> **Your goal**:
Reproduce the records that follow in full, excluding any picture they contain.

> **Data for processing**:
--------------------------------

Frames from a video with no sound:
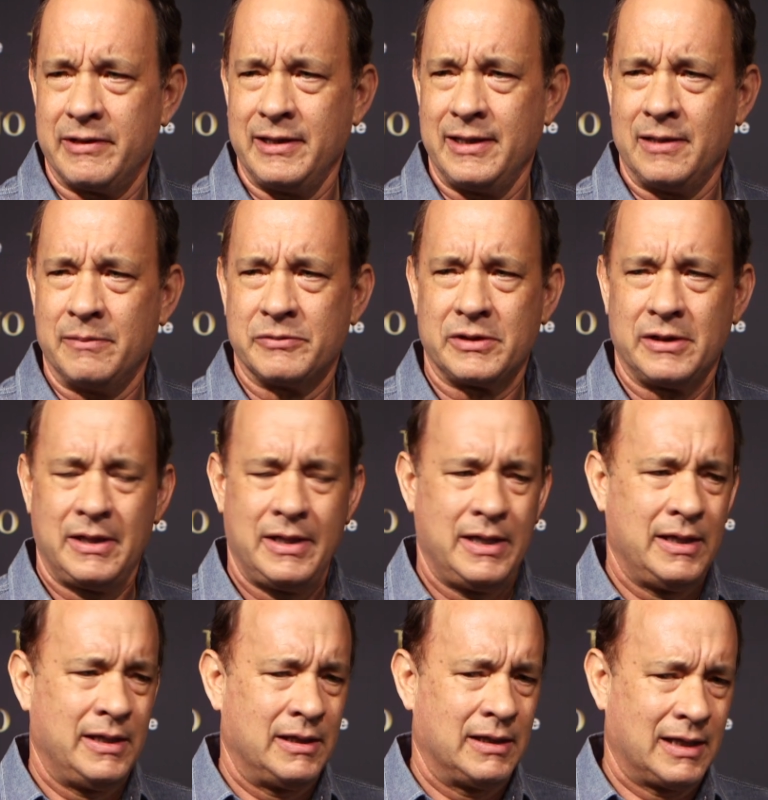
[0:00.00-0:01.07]
themes.
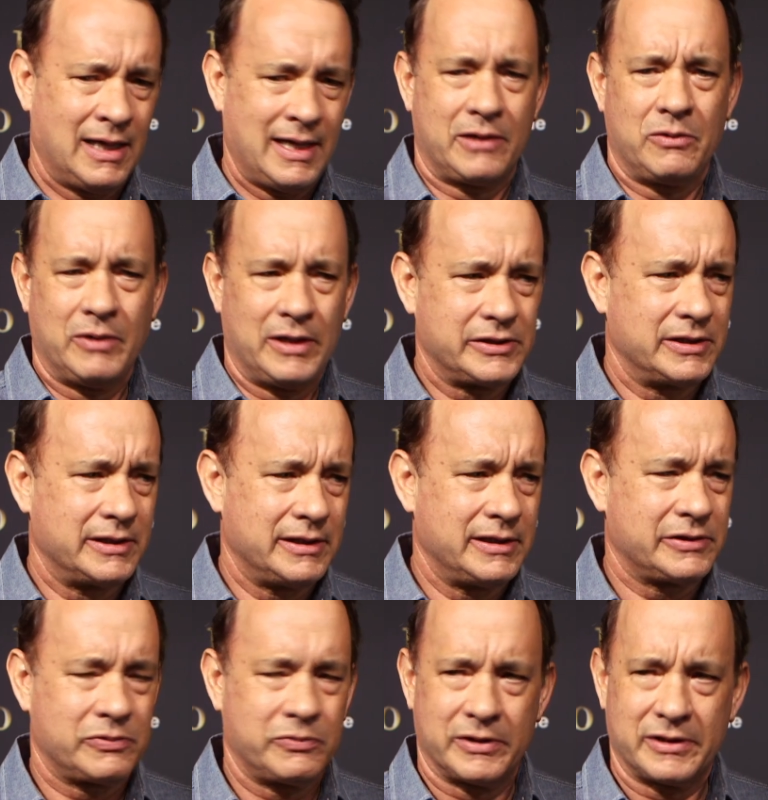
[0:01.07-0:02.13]
Likewise on
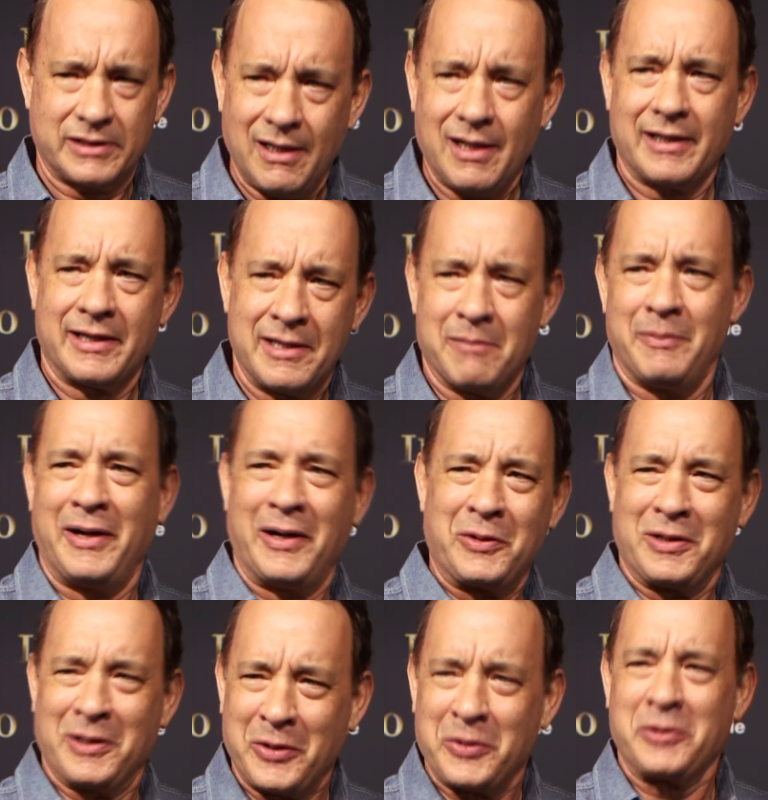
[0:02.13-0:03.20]
this, we're talking
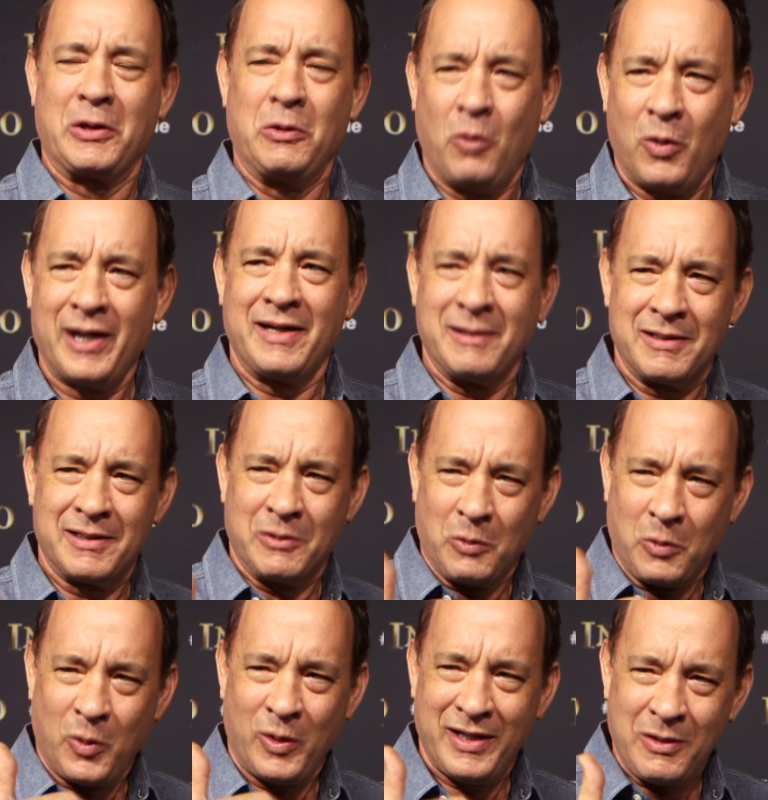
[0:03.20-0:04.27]
about literally what
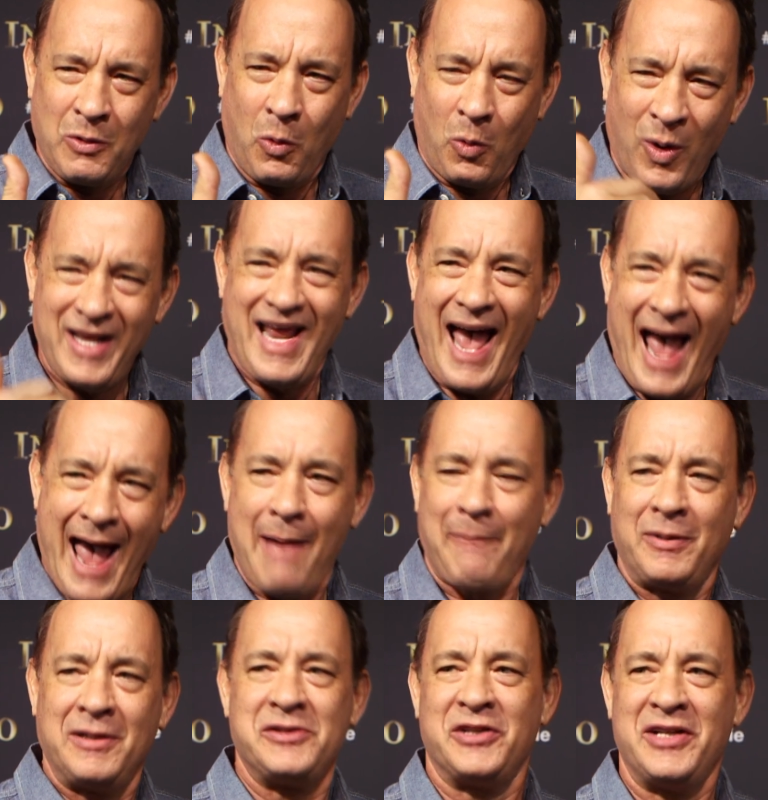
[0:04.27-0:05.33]
What, what
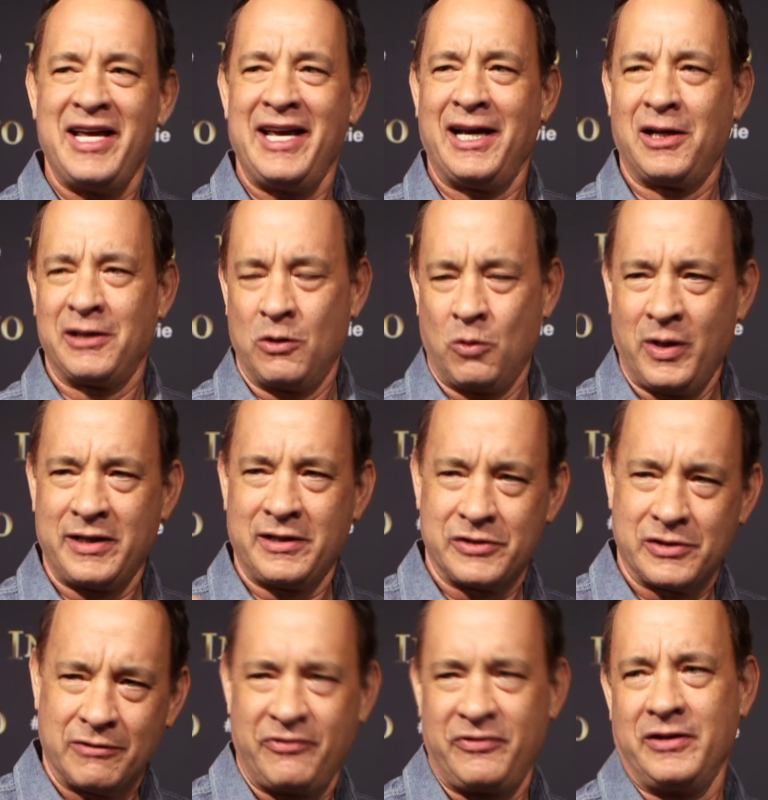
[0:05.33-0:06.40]
happens in hell and what
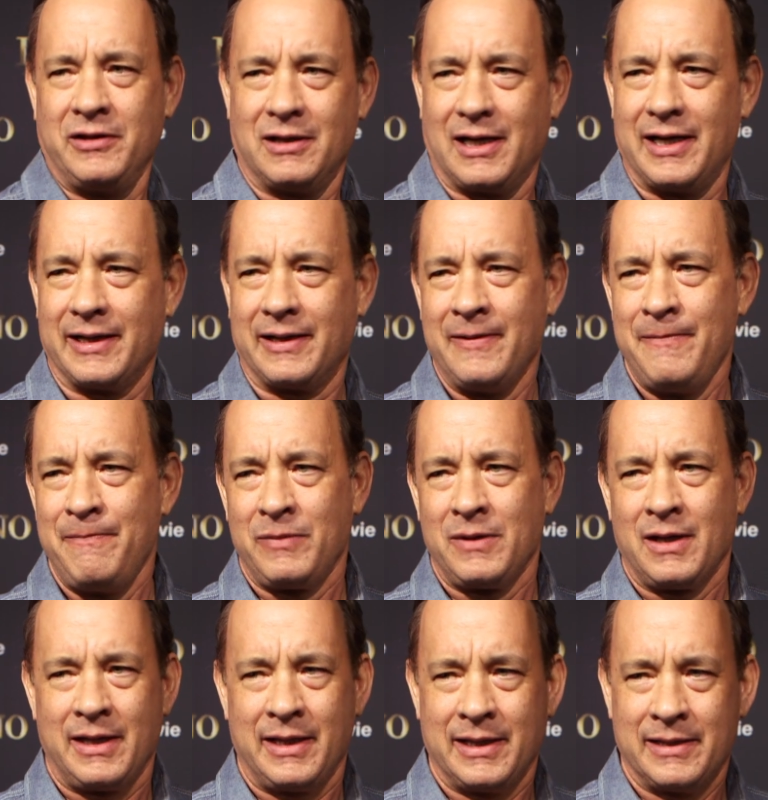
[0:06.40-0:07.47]
does it feel like?
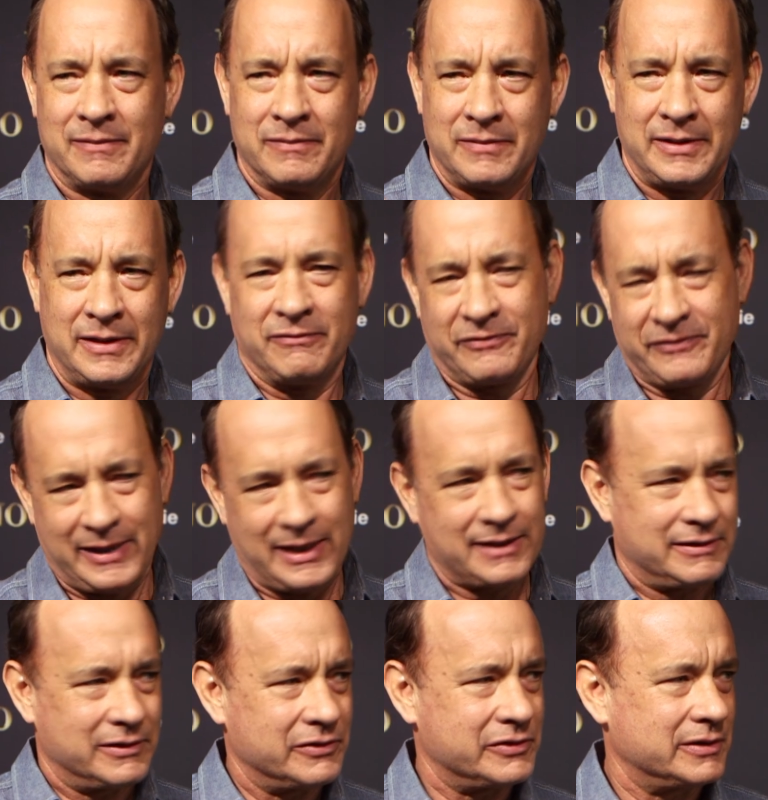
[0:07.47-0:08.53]
And in
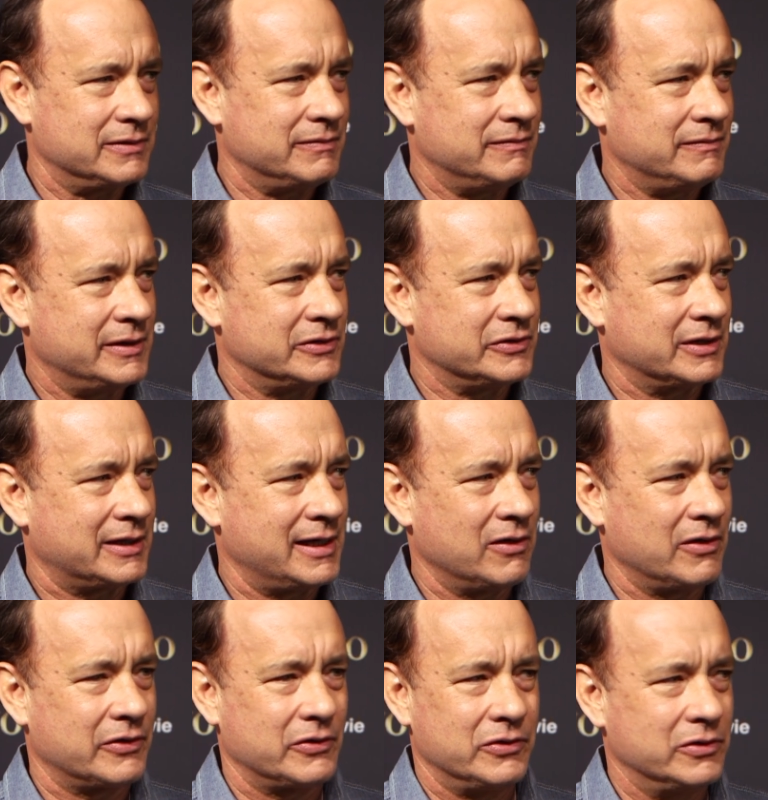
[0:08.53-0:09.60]
fact, there's a, there's a
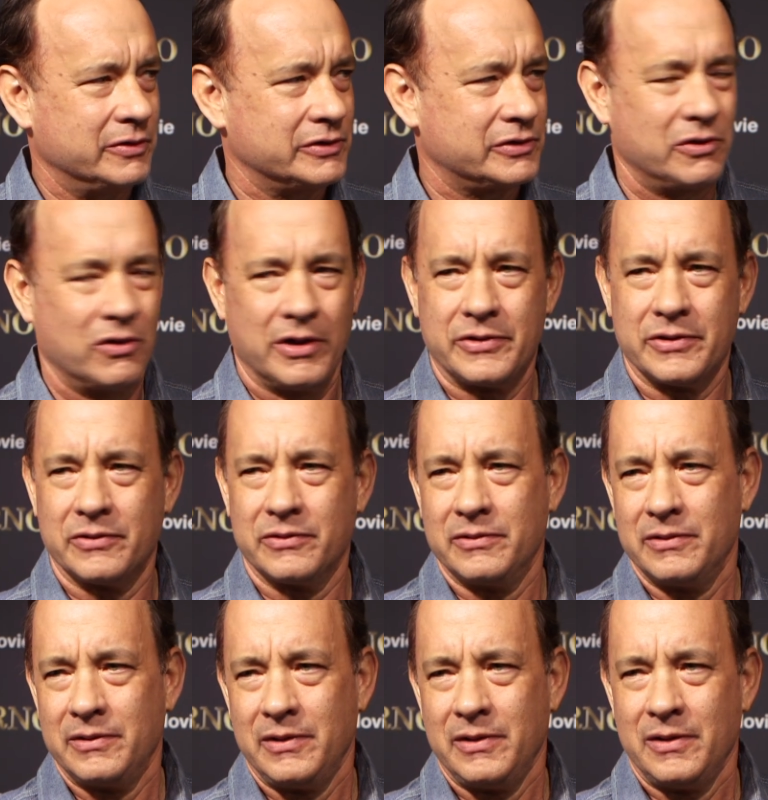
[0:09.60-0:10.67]
character who is going to
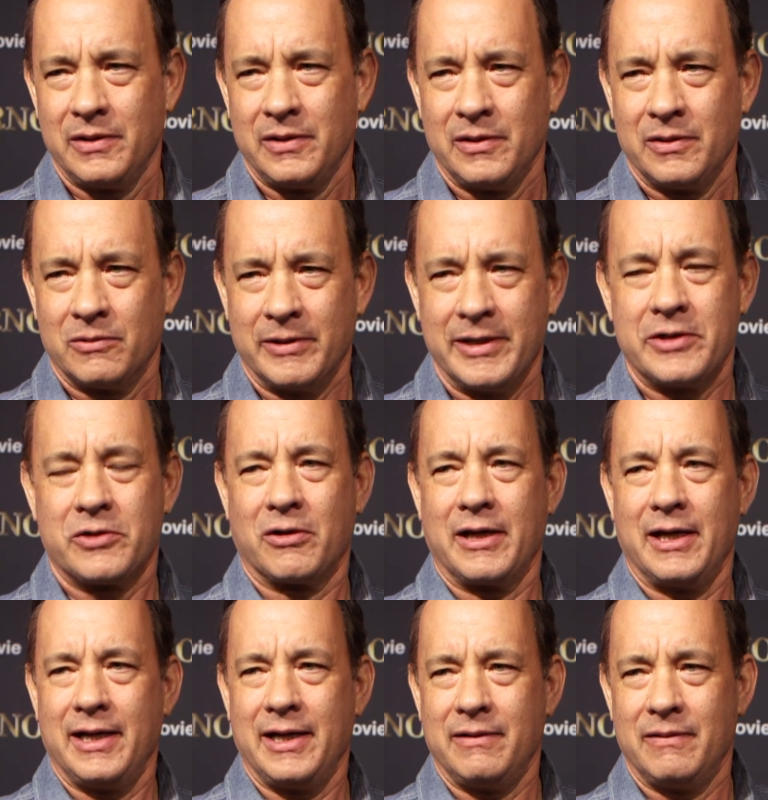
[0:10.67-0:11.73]

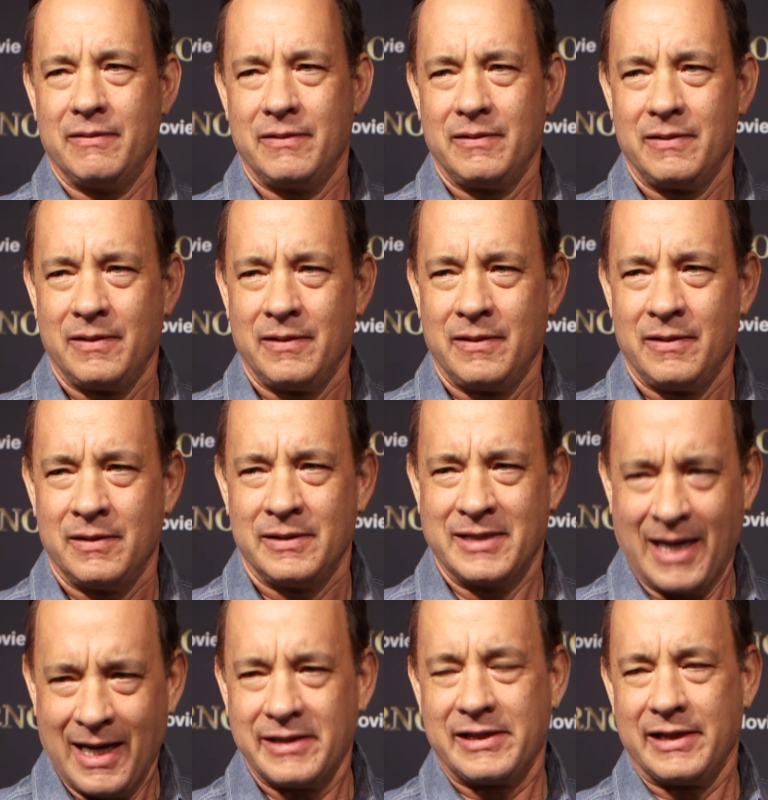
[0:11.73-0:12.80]
recreate
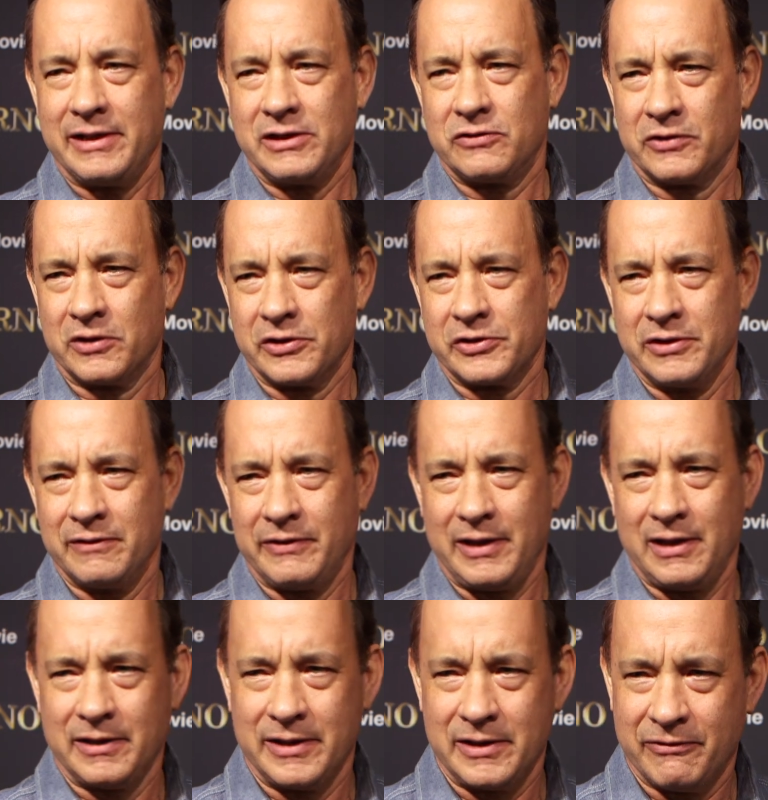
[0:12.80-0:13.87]
Dante's version of
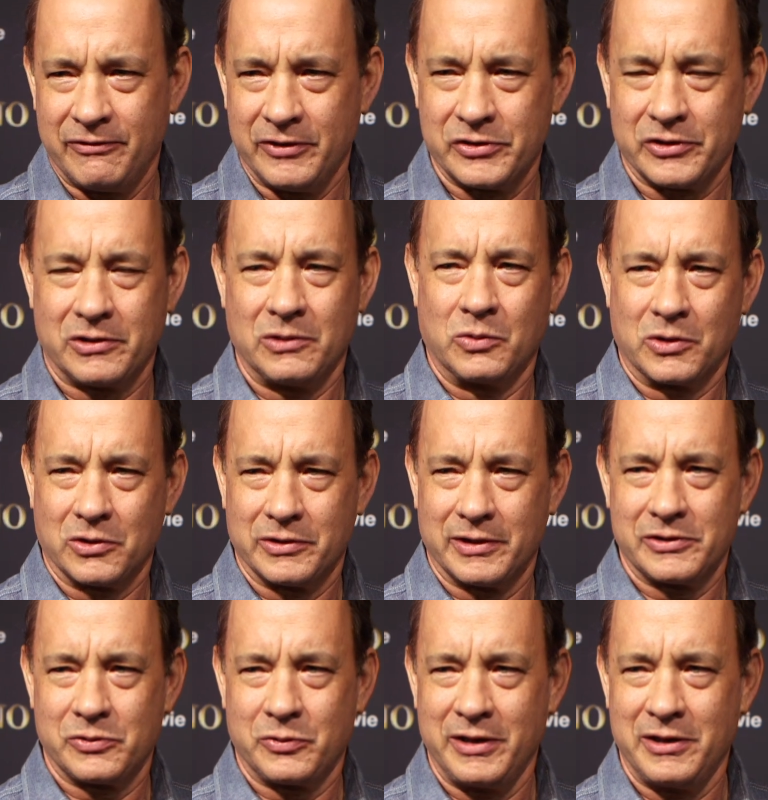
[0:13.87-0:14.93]
hell in the physical world
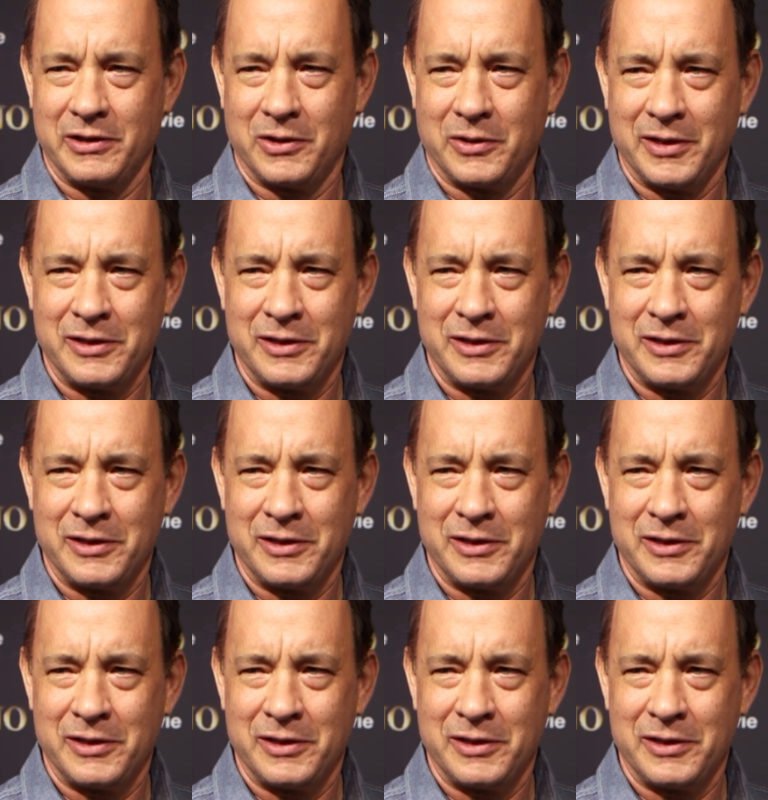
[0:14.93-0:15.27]
as we know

--------------------------------

> **Exercise answer**:
Frames from a video with no sound:
[0:00.00-0:01.07]
themes.
[0:01.07-0:02.13]
Likewise on
[0:02.13-0:03.20]
this, we're talking
[0:03.20-0:04.27]
about literally what
[0:04.27-0:05.33]
What, what
[0:05.33-0:06.40]
happens in hell and what
[0:06.40-0:07.47]
does it feel like?
[0:07.47-0:08.53]
And in
[0:08.53-0:09.60]
fact, there's a, there's a
[0:09.60-0:10.67]
character who is going to
[0:10.67-0:11.73]

[0:11.73-0:12.80]
recreate
[0:12.80-0:13.87]
Dante's version of
[0:13.87-0:14.93]
hell in the physical world
[0:14.93-0:15.27]
as we know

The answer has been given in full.